§ **Task to complete**
Every record is to be duplicated exactly as it reads, without its images.

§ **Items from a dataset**
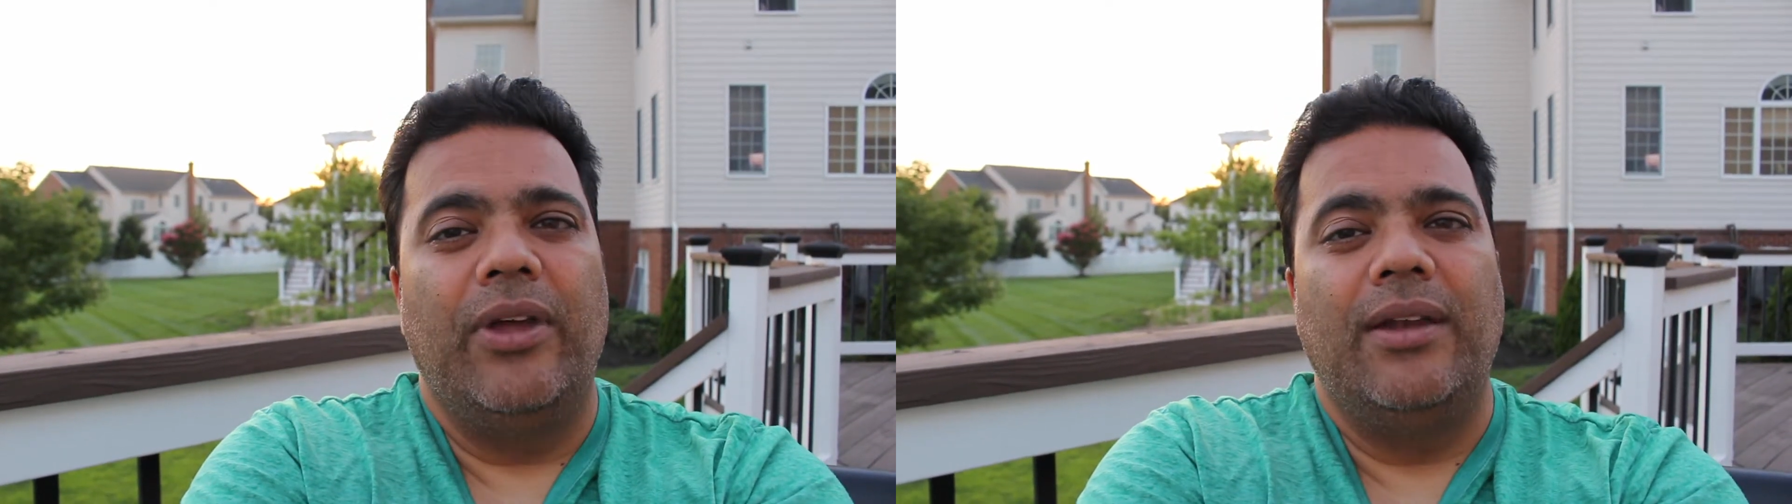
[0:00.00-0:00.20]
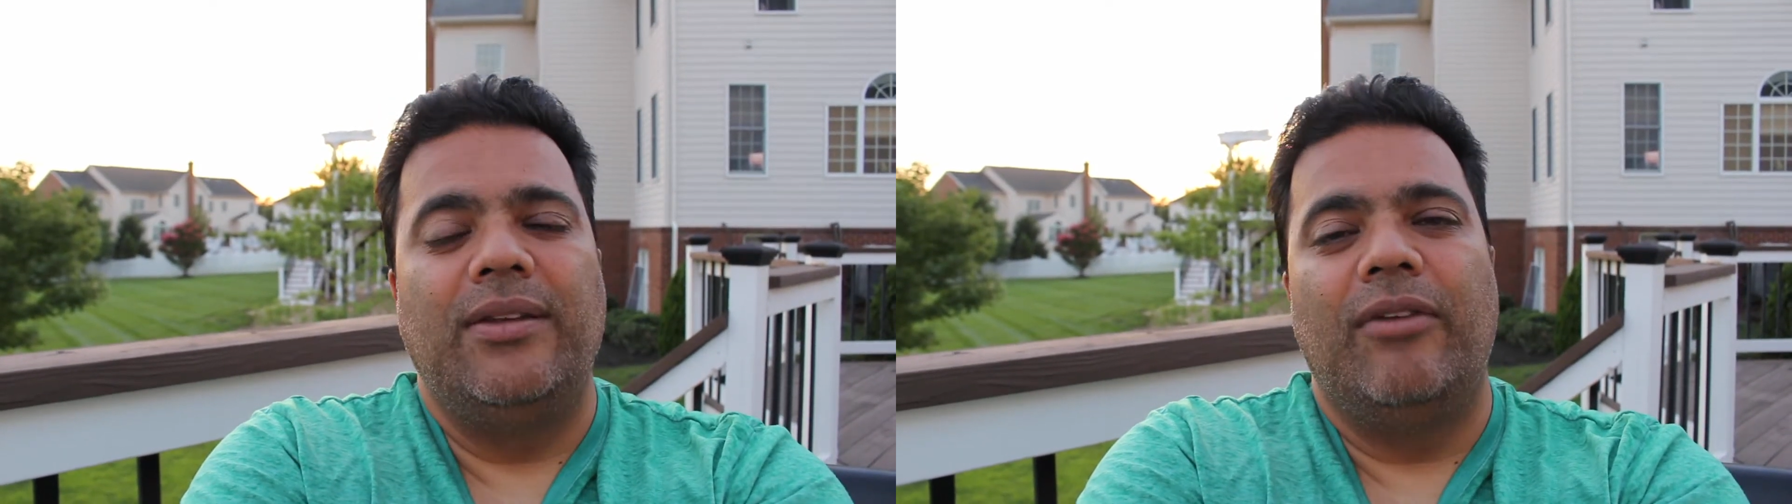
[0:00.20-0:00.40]

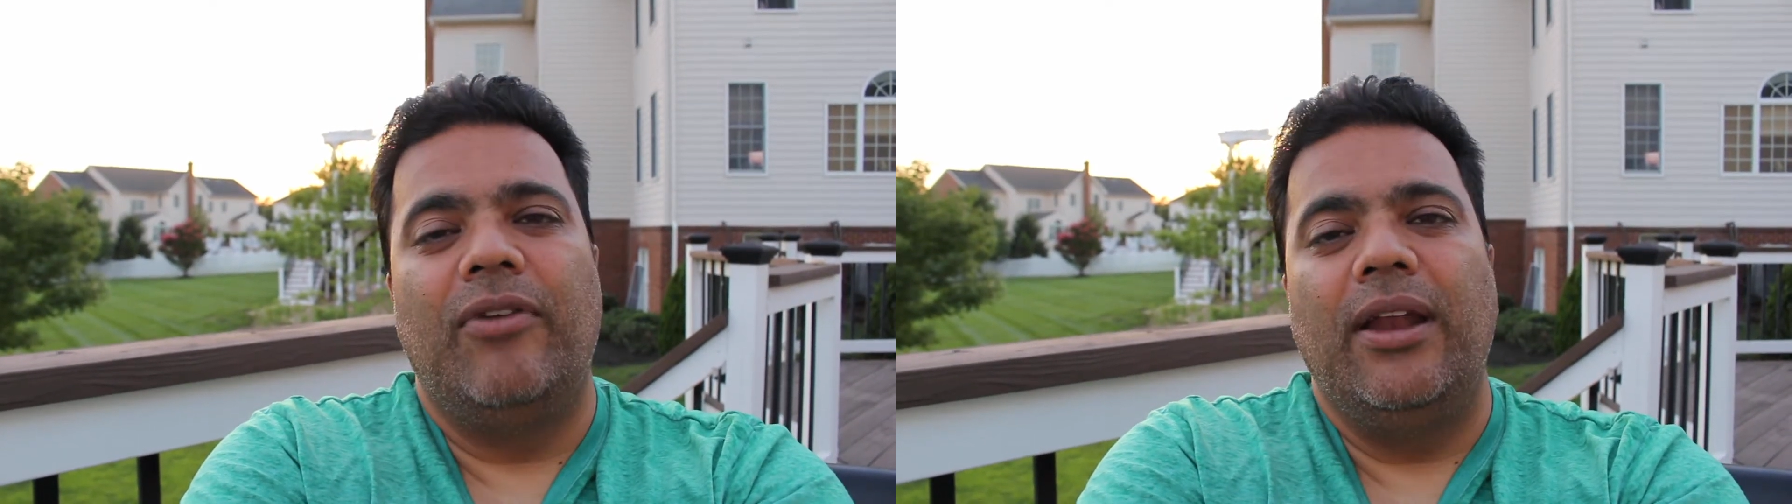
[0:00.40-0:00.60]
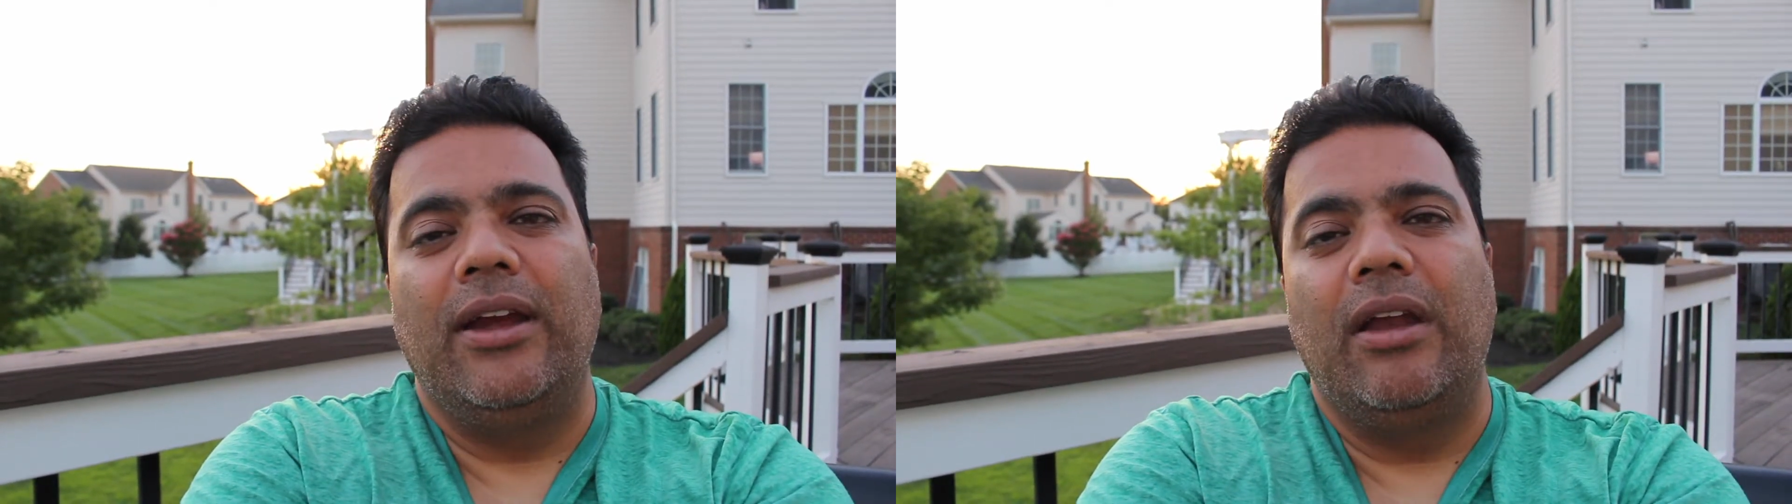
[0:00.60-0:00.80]
that
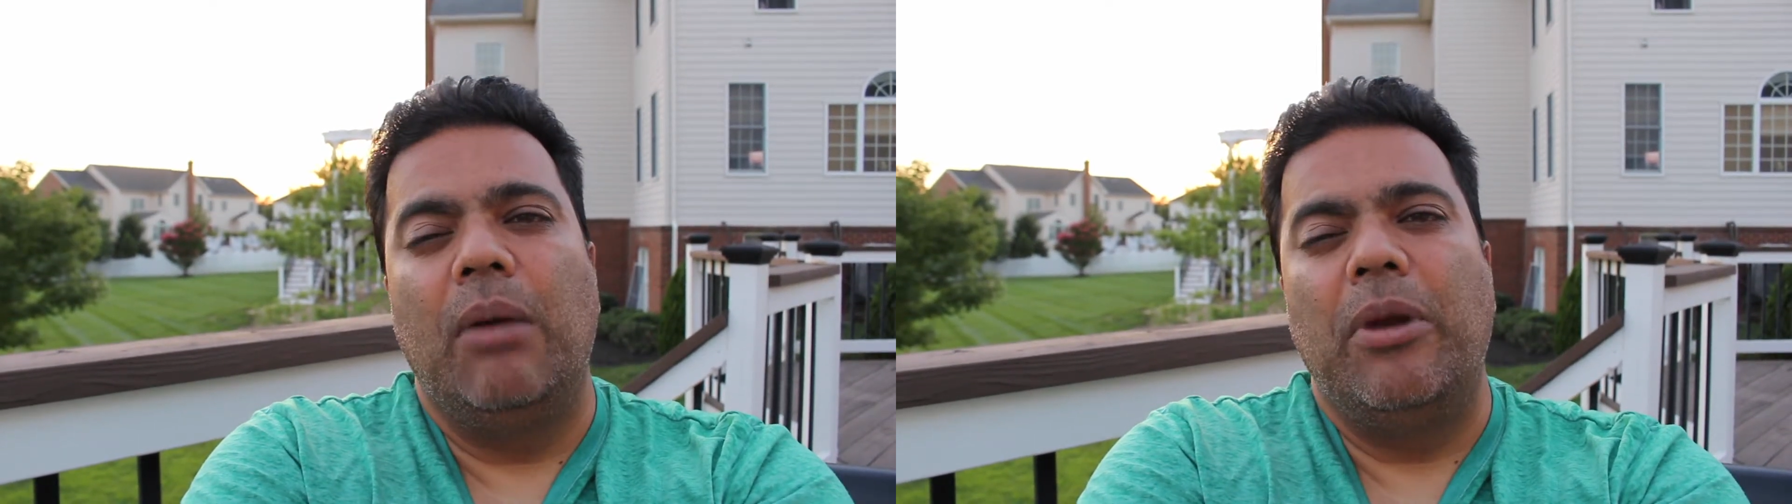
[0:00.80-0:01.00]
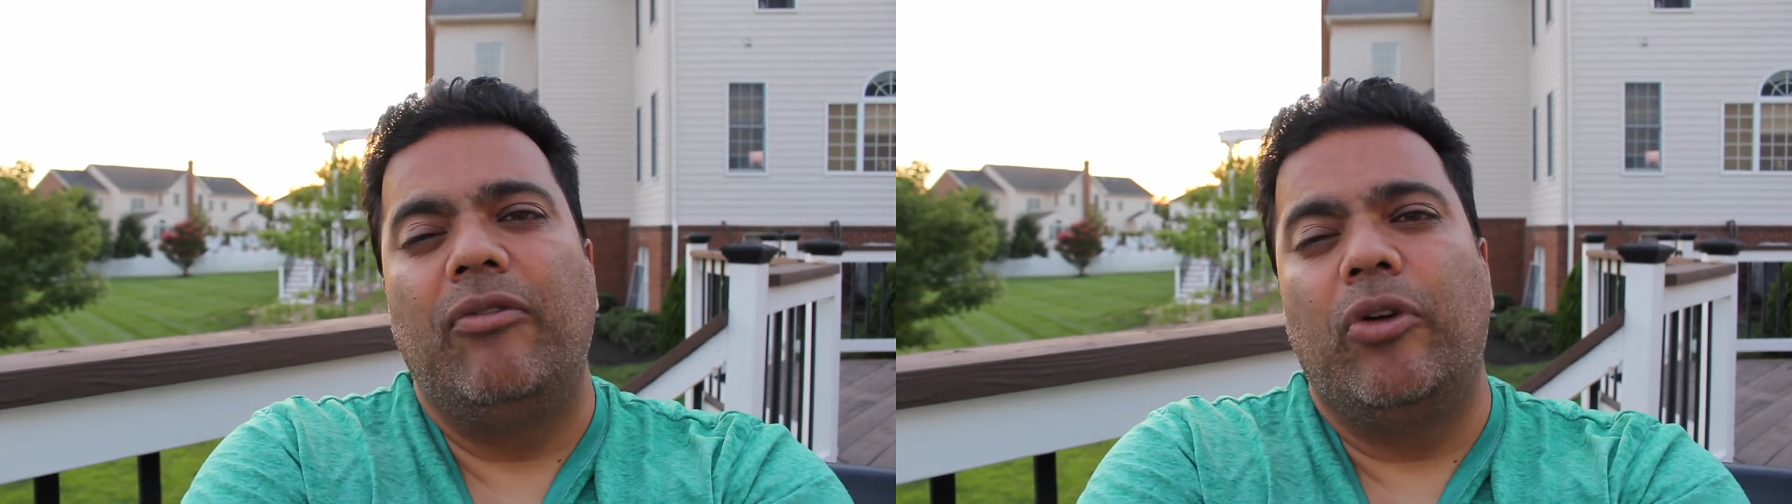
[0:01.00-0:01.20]
finally got
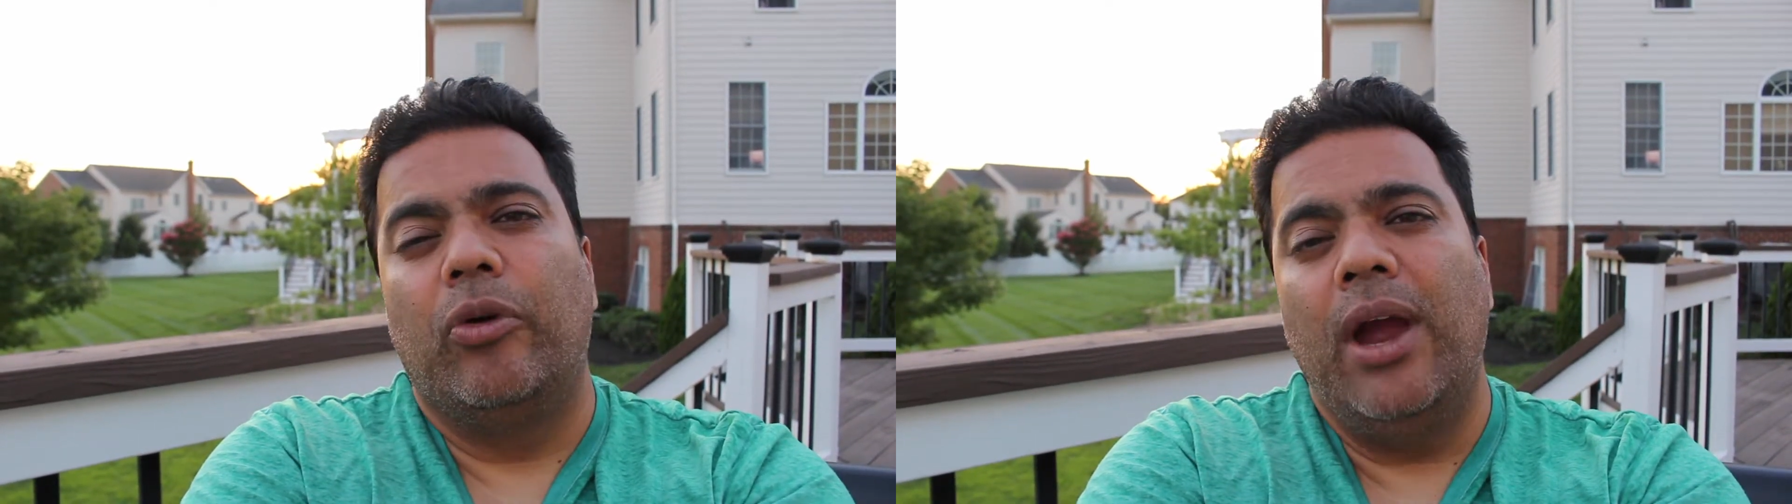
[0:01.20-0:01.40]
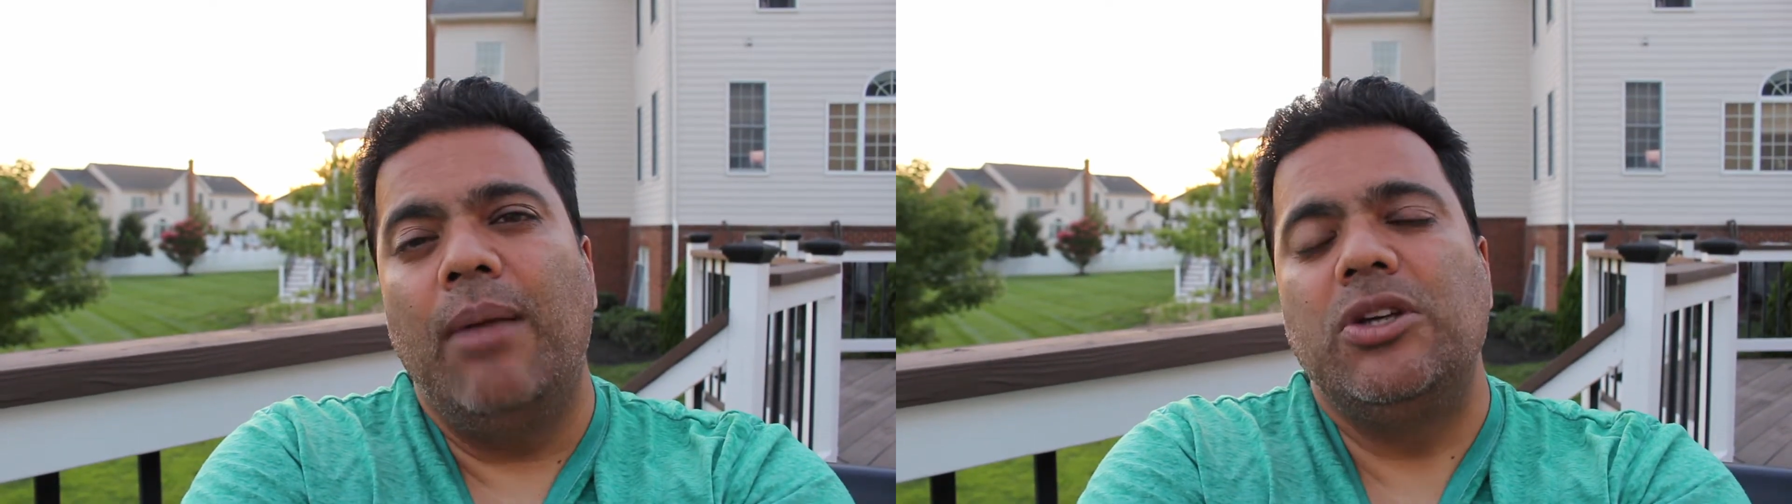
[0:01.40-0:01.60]
nominated for a
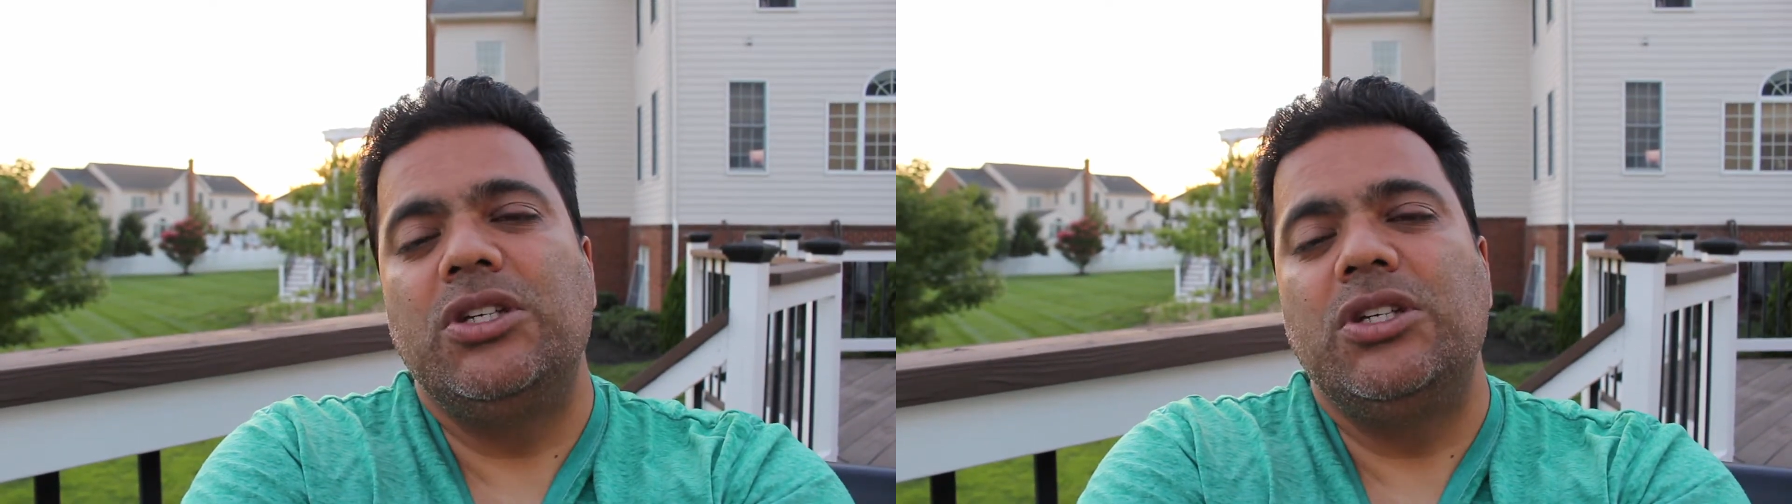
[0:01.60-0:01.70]
Grammy,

§ **Solution to this problem**
[0:00.00-0:00.20]
[0:00.20-0:00.40]

[0:00.40-0:00.60]
[0:00.60-0:00.80]
that
[0:00.80-0:01.00]
[0:01.00-0:01.20]
finally got
[0:01.20-0:01.40]
[0:01.40-0:01.60]
nominated for a
[0:01.60-0:01.70]
Grammy,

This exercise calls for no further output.